Tavecchio e il sorteggio degli arbitri: «Valuteremo»

12 Febbraio 2015

ROMA. A trent'anni dallo scudetto del Verona torna la voglia del sorteggio integrale. Quella del presidente della Lazio, Claudio Lotito, poteva sembrare una provocazione lanciata a caldo dopo il...

ROMA. A trent'anni dallo scudetto del Verona torna la voglia del sorteggio integrale. Quella del presidente della Lazio, Claudio Lotito, poteva sembrare una provocazione lanciata a caldo dopo il brutto ko interno, ma alle spalle ha una serie proseliti, o meglio rinsaldato quell'asse che in Lega accomuna più di un club. Il presidente del Palermo, Maurizio Zamparini, fece da apripista anni fa e non ha remore ad appoggiare la proposta del collega biancoceleste: «Il sorteggio integrale sarebbe finalmente una soluzione equa», ha detto il patron rosanero che già anni fa aveva sostenuto la necessità di uscire dal sistema delle designazioni. Di sicuro con Lotito e Zamparini c'è Preziosi, il presidente proprio di quel Genoa attorno al quale ha ruotato lo sfogo di Lotito contro l'arbitraggio di Gervasoni.
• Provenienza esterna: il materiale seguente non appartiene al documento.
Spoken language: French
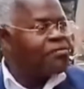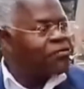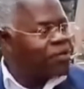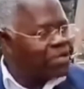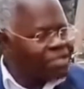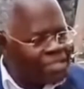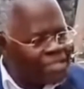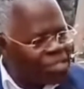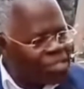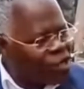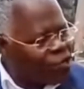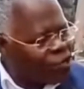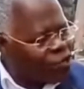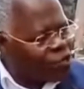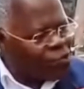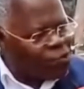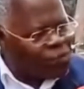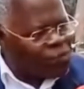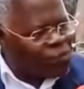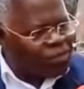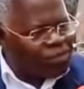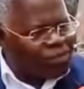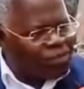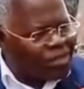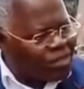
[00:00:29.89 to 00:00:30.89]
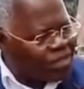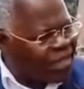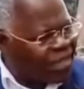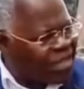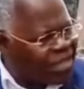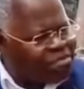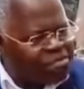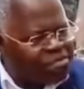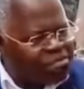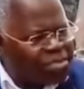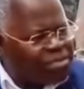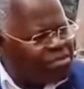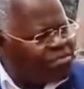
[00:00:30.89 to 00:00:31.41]
Voici
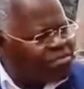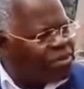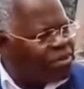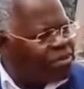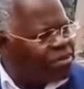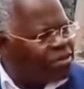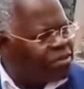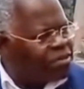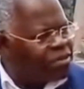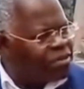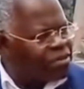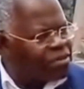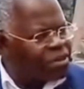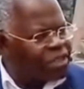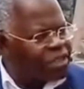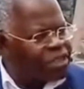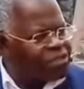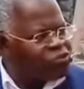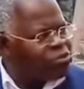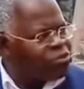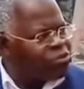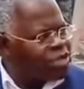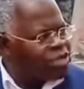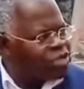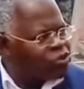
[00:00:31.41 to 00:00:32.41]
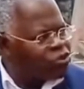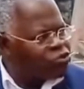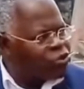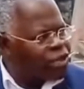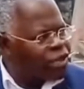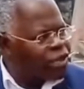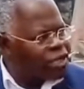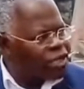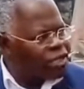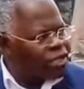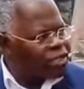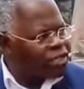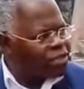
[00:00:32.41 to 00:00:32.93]
très rapidement résumer
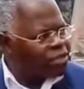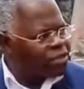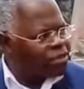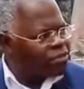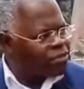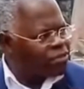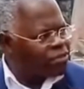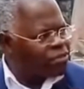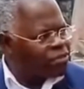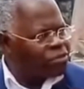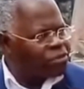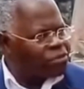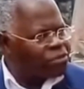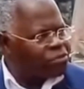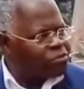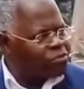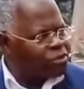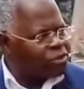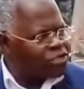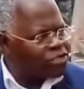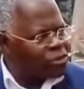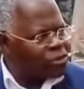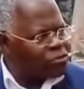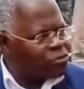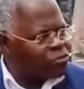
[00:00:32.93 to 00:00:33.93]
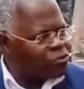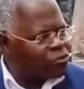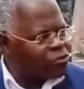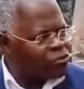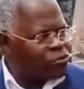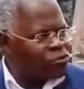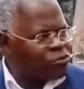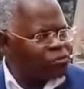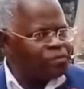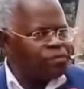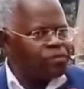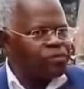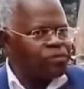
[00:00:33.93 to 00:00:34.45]
l'histoire du président
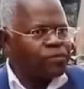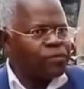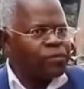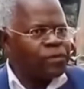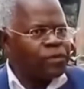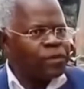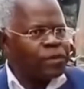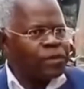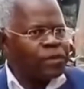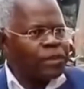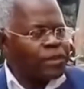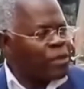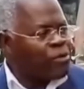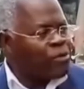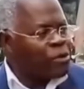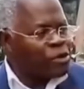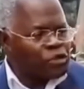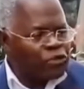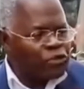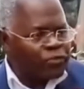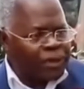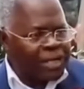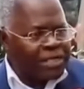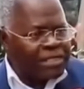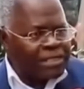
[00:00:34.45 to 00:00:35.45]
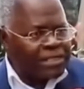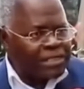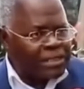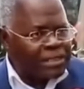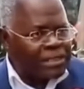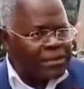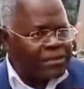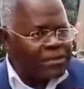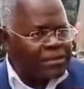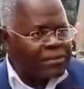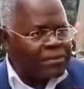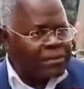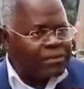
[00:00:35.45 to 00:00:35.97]
Mobutu. D'abord, j'aimerais
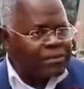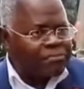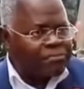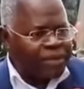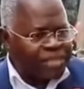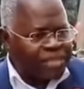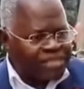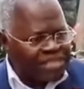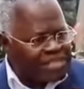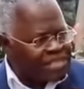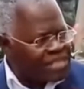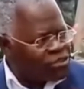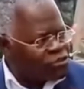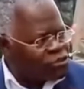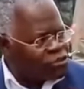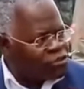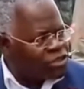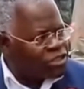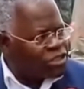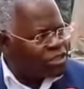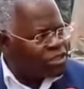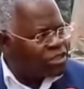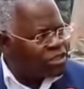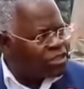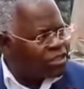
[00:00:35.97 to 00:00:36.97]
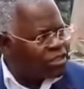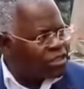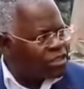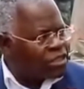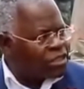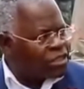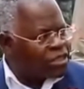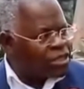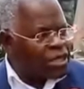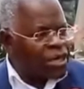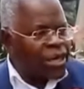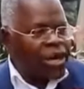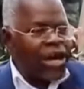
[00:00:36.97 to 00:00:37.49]
préciser ceci.
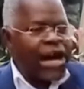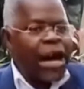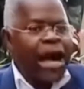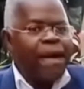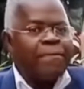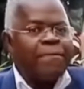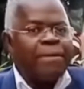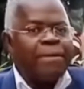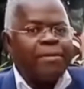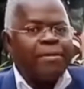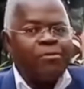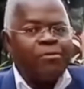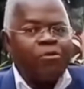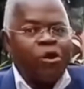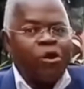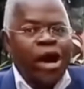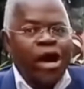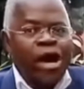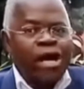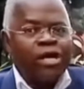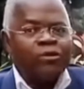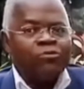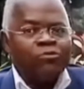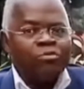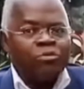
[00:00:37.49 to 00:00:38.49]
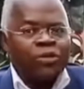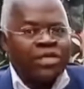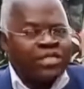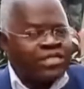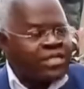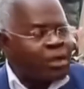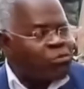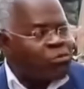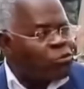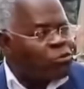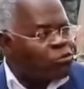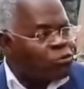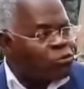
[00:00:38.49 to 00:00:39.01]
La mémoire du
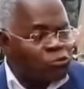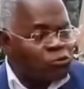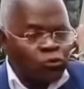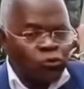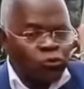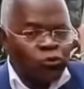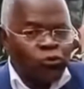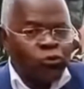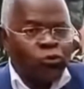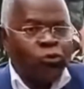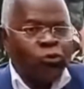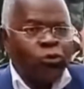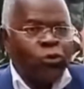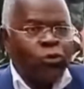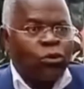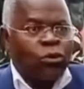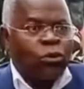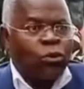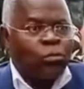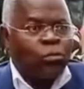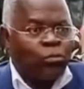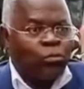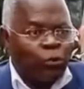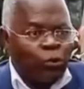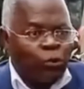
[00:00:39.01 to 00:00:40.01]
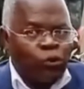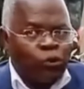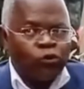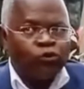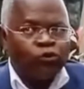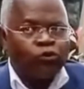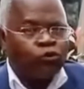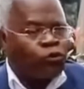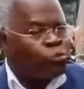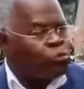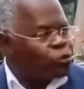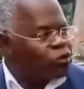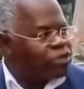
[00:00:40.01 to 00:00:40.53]
président Mobutu
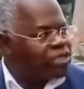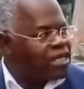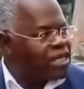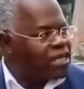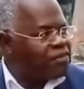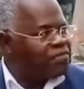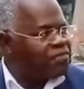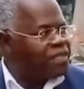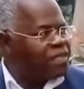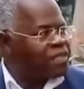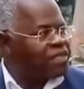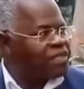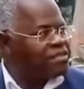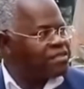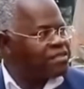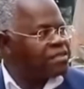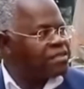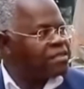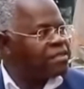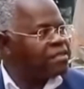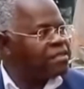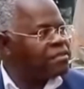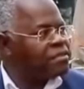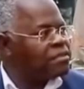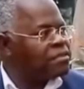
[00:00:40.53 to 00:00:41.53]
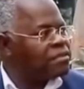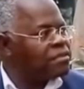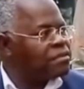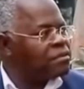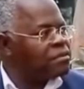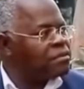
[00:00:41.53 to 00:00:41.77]
peut supporter la vérité.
Di sicuro, la temperatura delle polemiche arbitrali è molto alta. «Sono oggetto di qualche critica, ma fare l'arbitro è il mestiere più brutto e più difficile del mondo - dice Tavecchio - Io sono dell'avviso che gli arbitri sono sempre in buona fede, poi gli errori ci possono stare. La Figc non può non difendere l'Aia che è nostro baluardo spero di onestà. Tutto il resto rientra nella sfera degli interessi dei club. E noi rispettiamo anche i club perché rappresentano le nostre risorse, ma dobbiamo stare attenti a non confondere le regole con le situazioni. Il consiglio federale non interviene: prende atto delle segnalazioni. Come fatto nel caso della tecnologia applicata al calcio». La cronaca, o meglio la storia - romanzata, enfatizzata anche in chiave tifo - racconta che nell'unico campionato in cui gli arbitri furono designati mediante sorteggio integrale lo scudetto andò alla provinciale per antonomasia: il Verona. In realtà anche allora il sorteggio prevedeva griglie di partite, come fu poi negli anni successivi (compresi quelli di Calciopoli).